===== Data shown =====
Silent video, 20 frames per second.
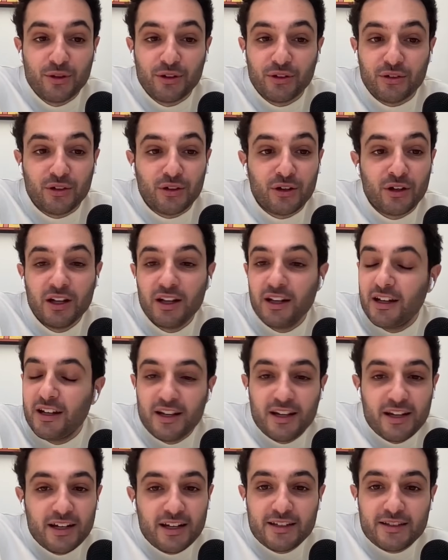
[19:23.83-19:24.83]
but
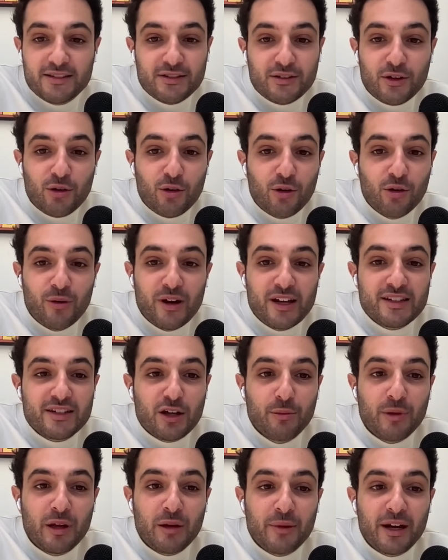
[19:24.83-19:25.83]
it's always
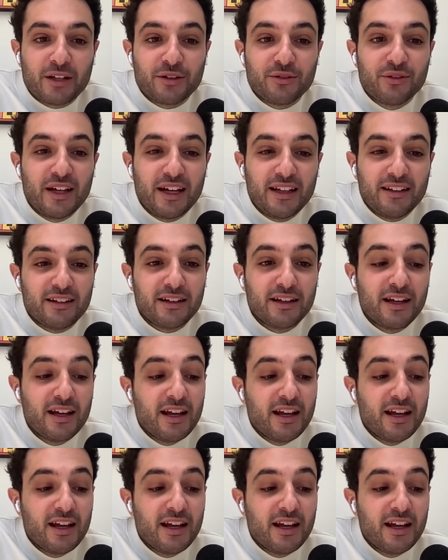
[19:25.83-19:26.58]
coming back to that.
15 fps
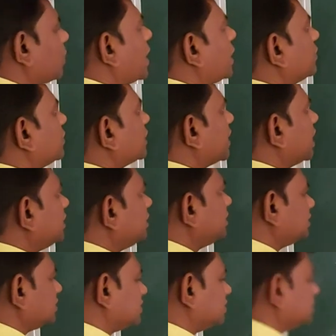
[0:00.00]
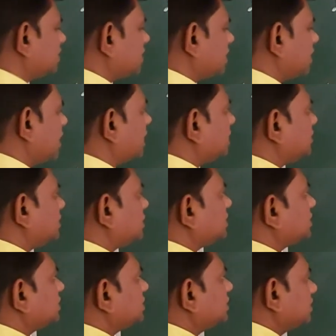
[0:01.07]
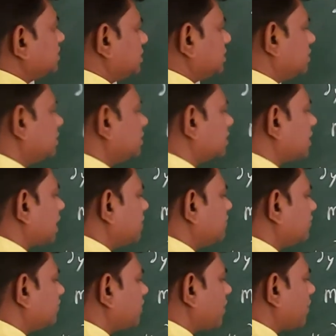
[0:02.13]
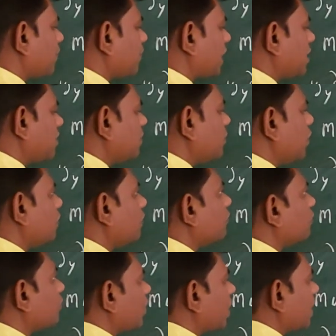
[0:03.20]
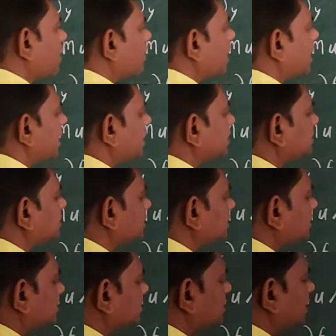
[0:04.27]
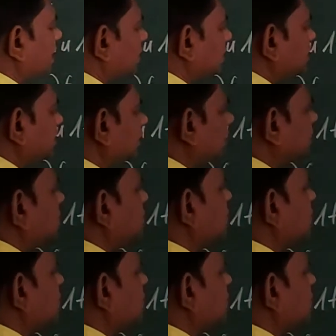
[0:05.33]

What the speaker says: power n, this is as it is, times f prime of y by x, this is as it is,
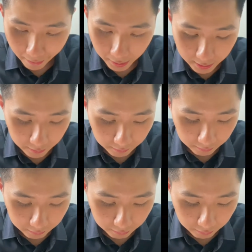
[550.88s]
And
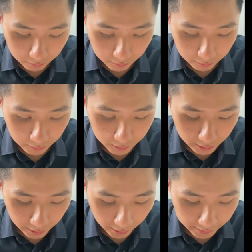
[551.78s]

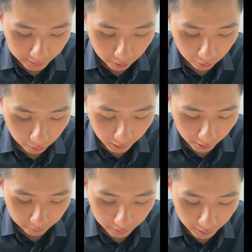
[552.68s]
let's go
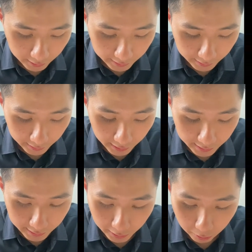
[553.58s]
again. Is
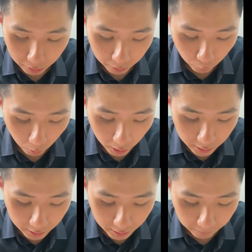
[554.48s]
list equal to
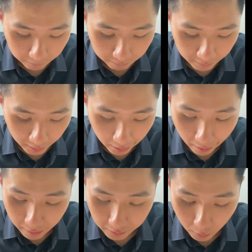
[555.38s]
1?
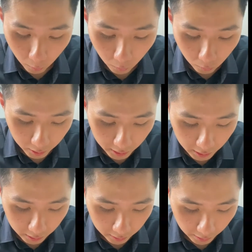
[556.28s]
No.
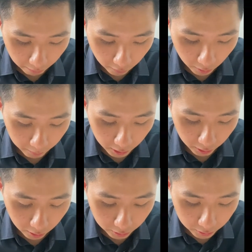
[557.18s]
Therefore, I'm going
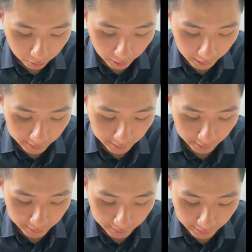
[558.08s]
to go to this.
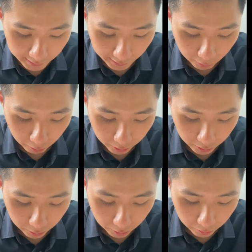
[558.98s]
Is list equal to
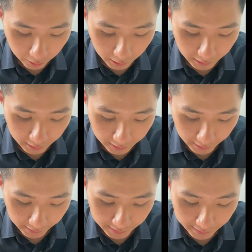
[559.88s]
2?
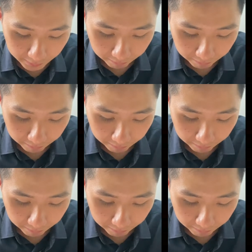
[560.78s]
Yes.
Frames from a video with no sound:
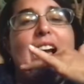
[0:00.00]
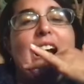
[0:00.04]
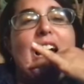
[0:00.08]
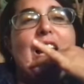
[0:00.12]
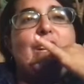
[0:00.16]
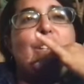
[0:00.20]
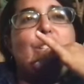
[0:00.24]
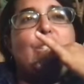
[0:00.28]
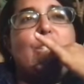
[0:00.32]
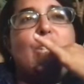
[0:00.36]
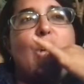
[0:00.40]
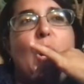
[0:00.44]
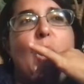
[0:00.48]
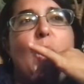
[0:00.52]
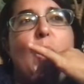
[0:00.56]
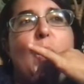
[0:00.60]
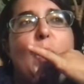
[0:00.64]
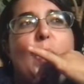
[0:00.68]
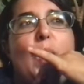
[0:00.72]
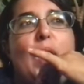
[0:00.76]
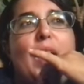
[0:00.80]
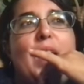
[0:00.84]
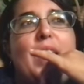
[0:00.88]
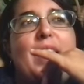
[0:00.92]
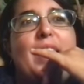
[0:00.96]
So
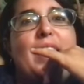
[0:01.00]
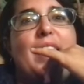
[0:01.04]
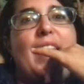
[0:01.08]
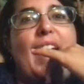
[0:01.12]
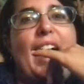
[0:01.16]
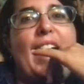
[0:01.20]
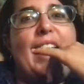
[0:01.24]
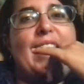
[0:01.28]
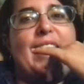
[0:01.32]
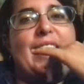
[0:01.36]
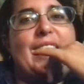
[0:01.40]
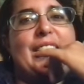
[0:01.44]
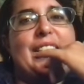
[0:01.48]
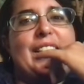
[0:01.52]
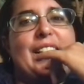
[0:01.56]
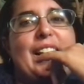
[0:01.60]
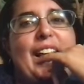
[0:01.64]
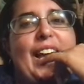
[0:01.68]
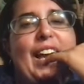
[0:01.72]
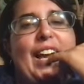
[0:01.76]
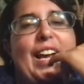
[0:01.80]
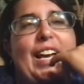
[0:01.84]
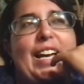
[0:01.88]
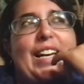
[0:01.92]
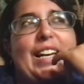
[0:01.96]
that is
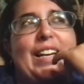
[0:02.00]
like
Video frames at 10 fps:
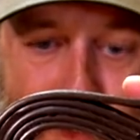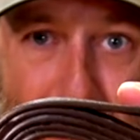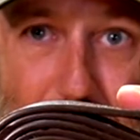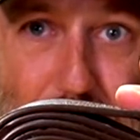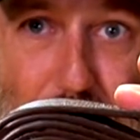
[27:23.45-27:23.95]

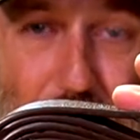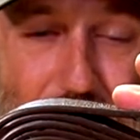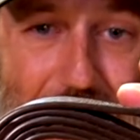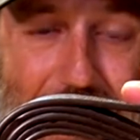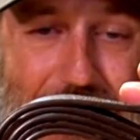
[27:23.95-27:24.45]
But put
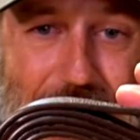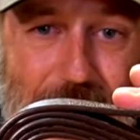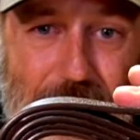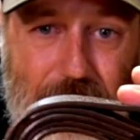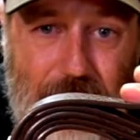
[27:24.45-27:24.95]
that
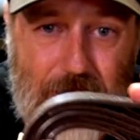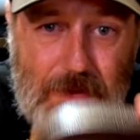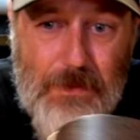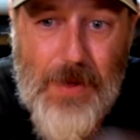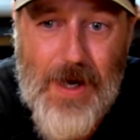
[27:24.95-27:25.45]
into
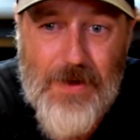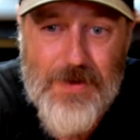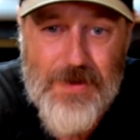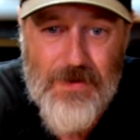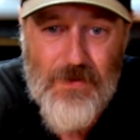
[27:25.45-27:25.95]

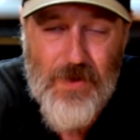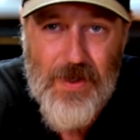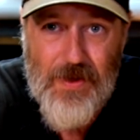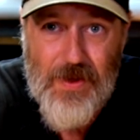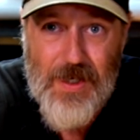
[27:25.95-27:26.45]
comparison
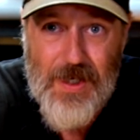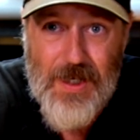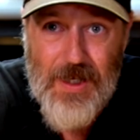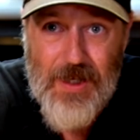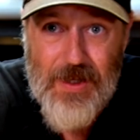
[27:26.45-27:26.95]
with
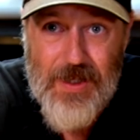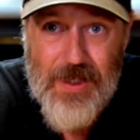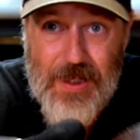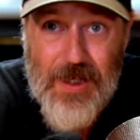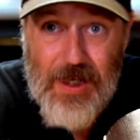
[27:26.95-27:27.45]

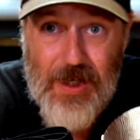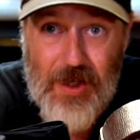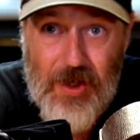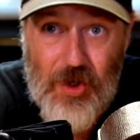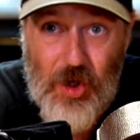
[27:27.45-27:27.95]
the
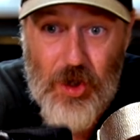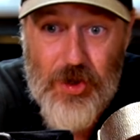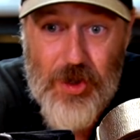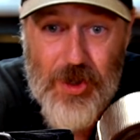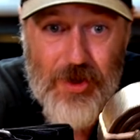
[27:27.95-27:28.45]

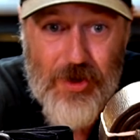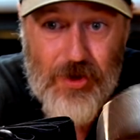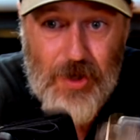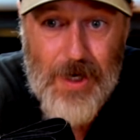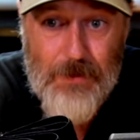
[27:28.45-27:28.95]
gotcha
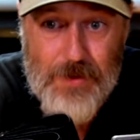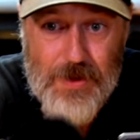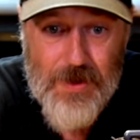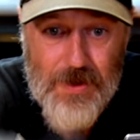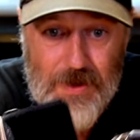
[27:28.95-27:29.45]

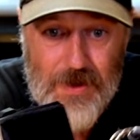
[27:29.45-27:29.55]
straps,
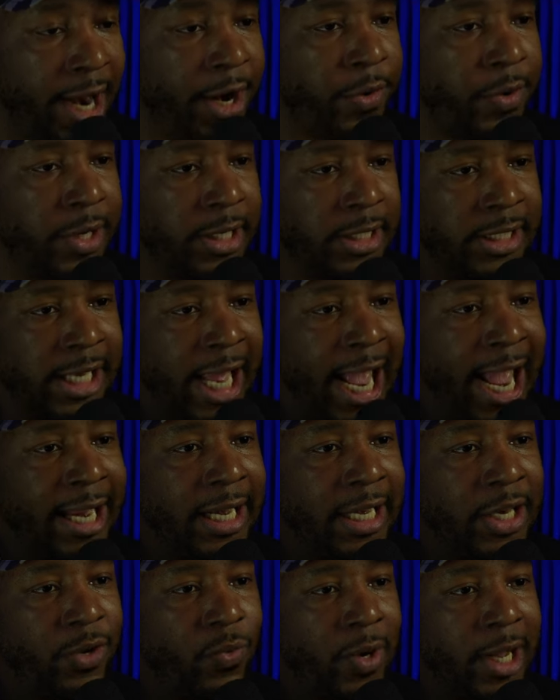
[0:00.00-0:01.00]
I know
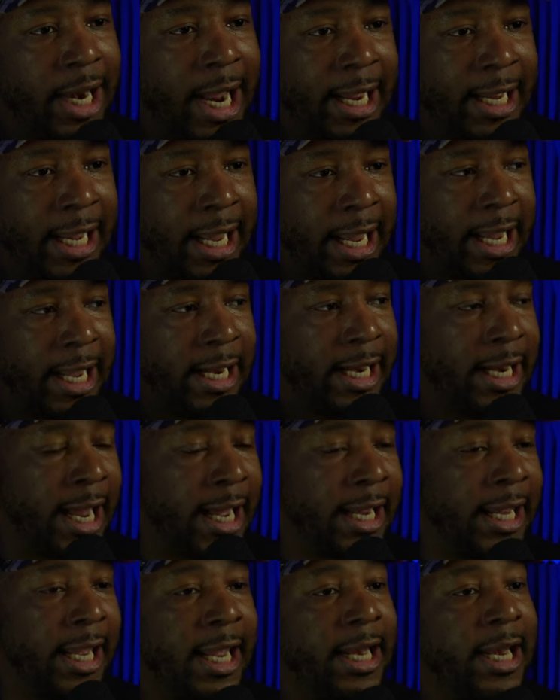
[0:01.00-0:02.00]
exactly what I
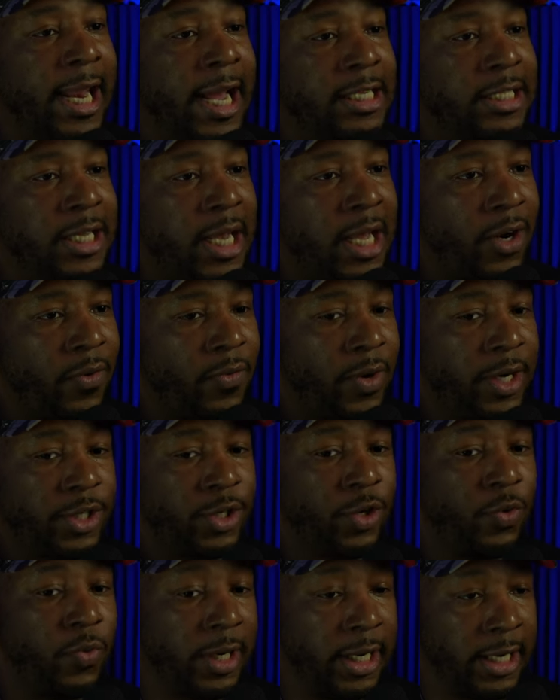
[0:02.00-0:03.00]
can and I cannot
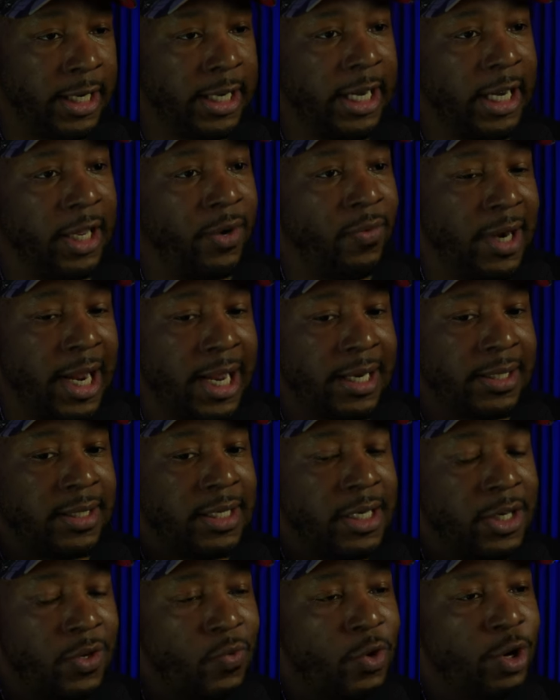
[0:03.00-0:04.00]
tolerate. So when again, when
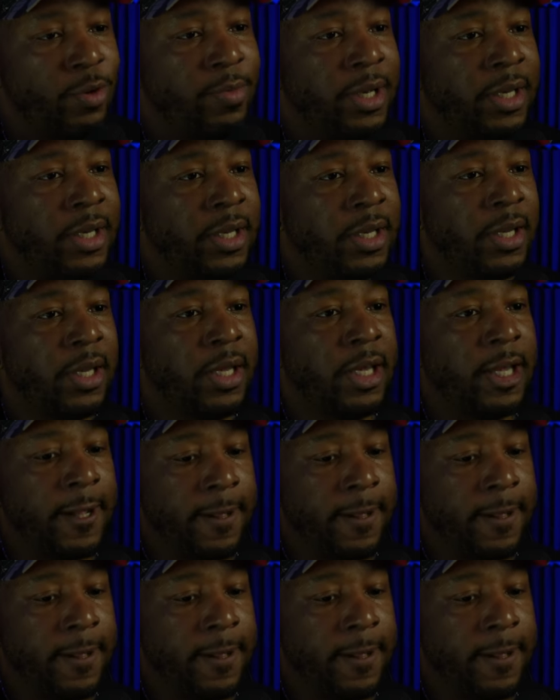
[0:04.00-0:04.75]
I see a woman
=====
Skip all pictures. Copy exactly the lines from the one containing "[0:00.00-0:01.00]" through the end of the records, both ends included.

[0:00.00-0:01.00]
I know
[0:01.00-0:02.00]
exactly what I
[0:02.00-0:03.00]
can and I cannot
[0:03.00-0:04.00]
tolerate. So when again, when
[0:04.00-0:04.75]
I see a woman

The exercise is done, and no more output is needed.